Good points, but if you are able to do that, doesn't it suggest the function could easily be split into multiple, more specific functions?
Yes, of course, it's just the first step. In fact you'd probably need to introduce a couple more variables. For example, i gets defined three times:

  i = sk_X509_num(ctx->chain);
  i = check_trust(ctx);
  i = X509_chain_check_suiteb(&ctx->error_depth, NULL, ctx->chain, ctx->param->flags);
What a mess. I would probably start by moving towards a module / class for all the functions that take either an X509_STORE_CTX *ctx pointer or something accessed through ctx.
Are you kidding me? There is no possible universe in which 'param' is an acceptable name for an argument.
What about this?

  class Function<T> {
    public apply(T param);
  }
OK. One possible universe.
Technically speaking, that's a parameter, not an argument.

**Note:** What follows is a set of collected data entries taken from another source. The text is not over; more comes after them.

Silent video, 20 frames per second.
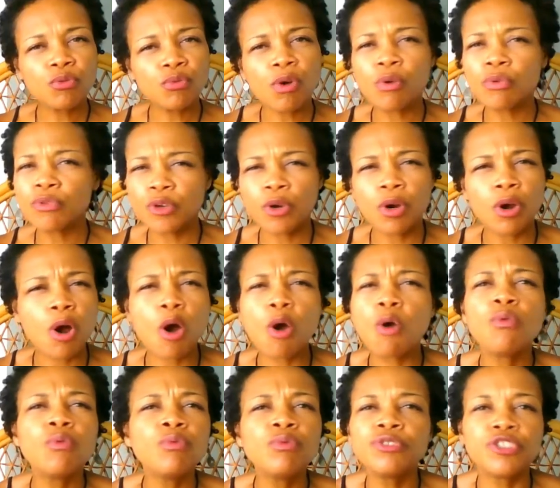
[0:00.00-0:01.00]
increase
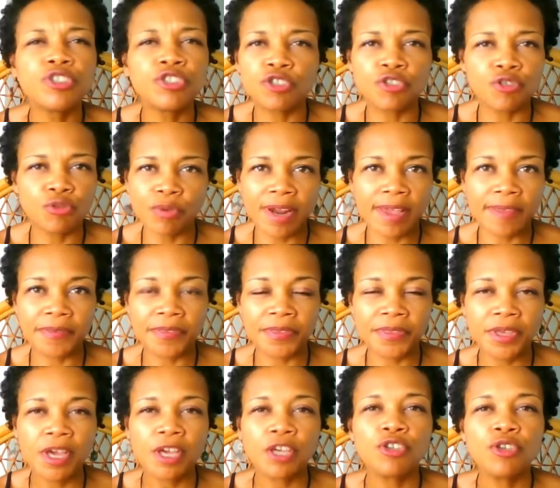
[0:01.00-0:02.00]
your
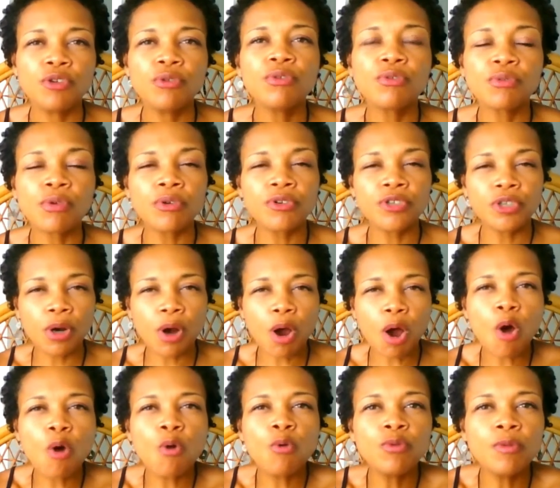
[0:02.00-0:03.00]
likelihood to
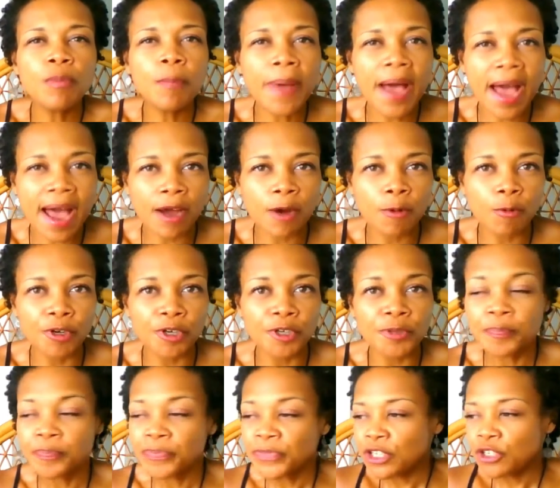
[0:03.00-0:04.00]
meet and match
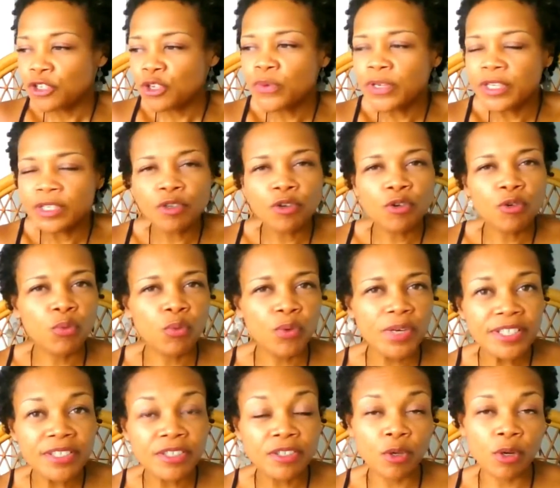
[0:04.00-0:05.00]
the thing that you
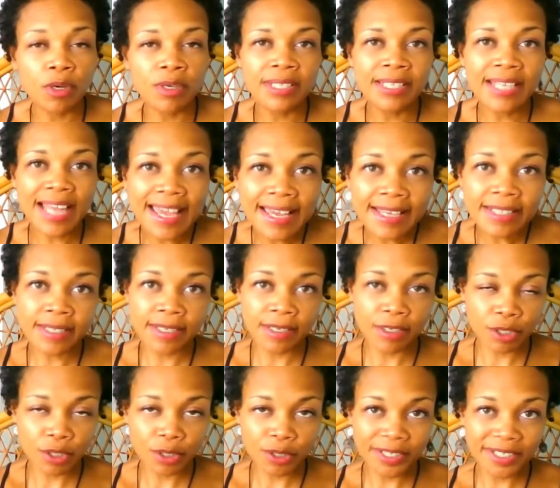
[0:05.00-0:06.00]
claim to
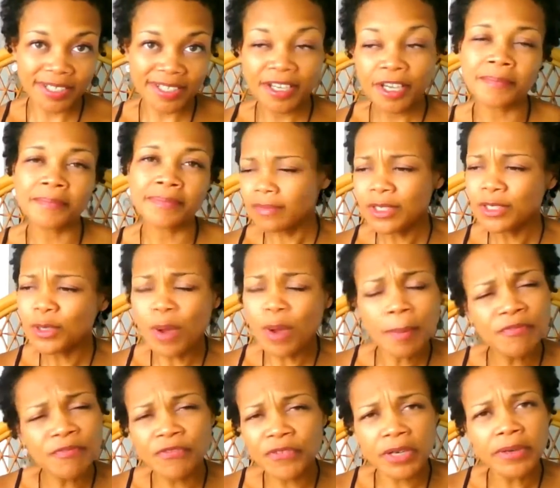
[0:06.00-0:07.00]
want. So I'm
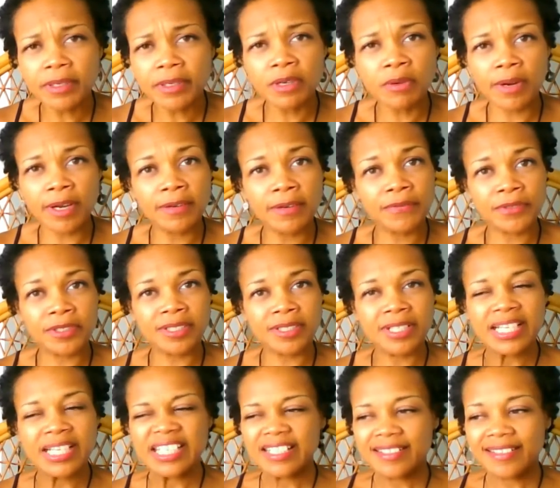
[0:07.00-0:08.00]
very grateful
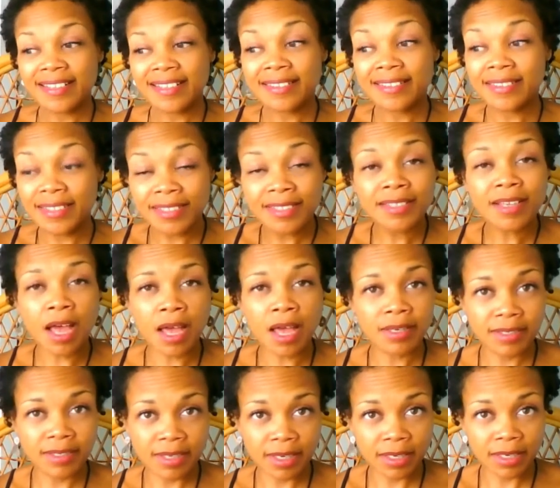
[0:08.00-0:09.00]
that this
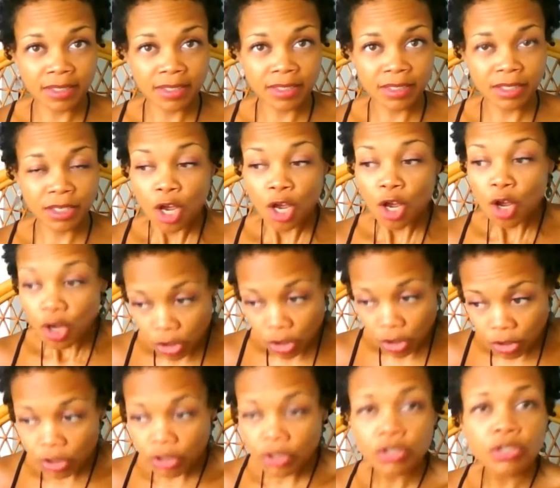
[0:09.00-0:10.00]
contest
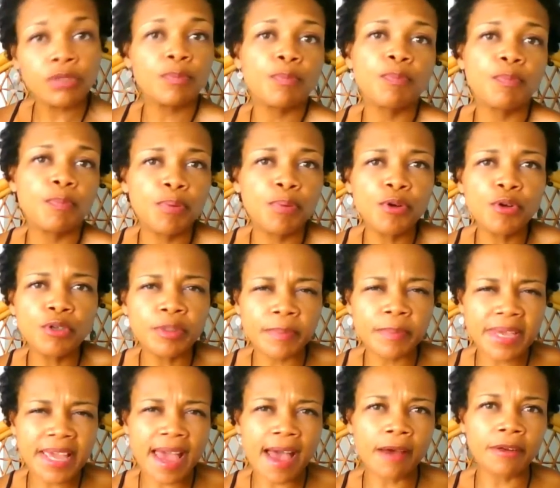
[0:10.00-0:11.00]
pulled me
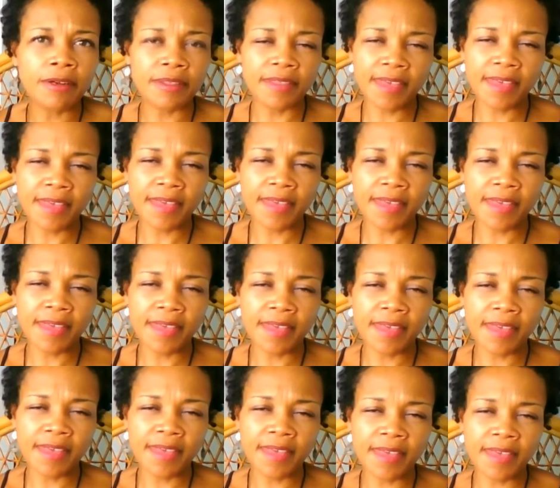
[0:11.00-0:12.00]
out of that
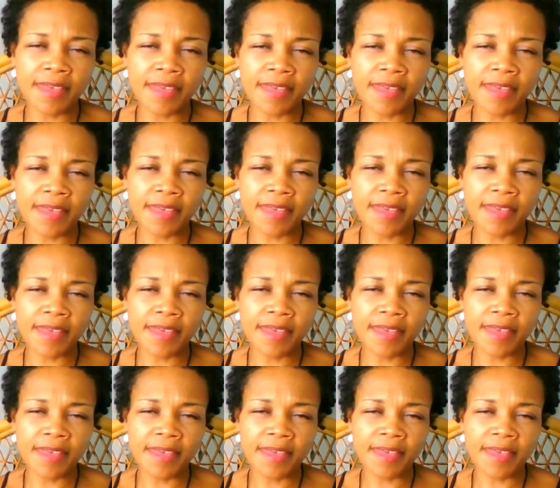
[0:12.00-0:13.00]
ridiculous
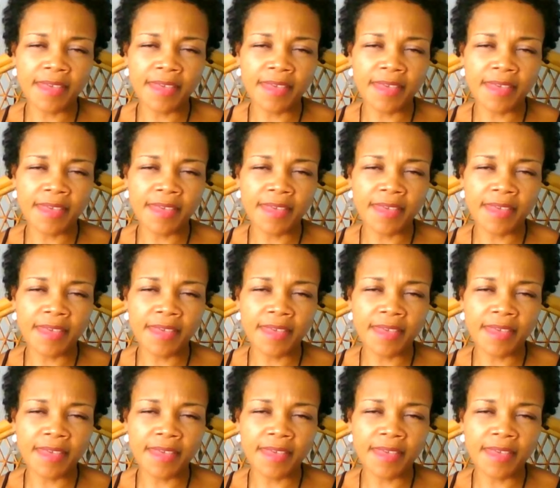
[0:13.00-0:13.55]
belief.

A three hundred nineteen line function though with all those variables is more than a bit big. Modern compilers are rather good at inlining code, so it's doubtful there will be very much, if any effect on codesize there. The multitude of temporary variables also suggests that there are probably portions of that function that need factored out. OpenSSL suffers from a severe thousand paper cuts problem. While its warts aren't that bad when viewed individually, the sheer multitude shows a severe lack of organization of the project from top to bottom.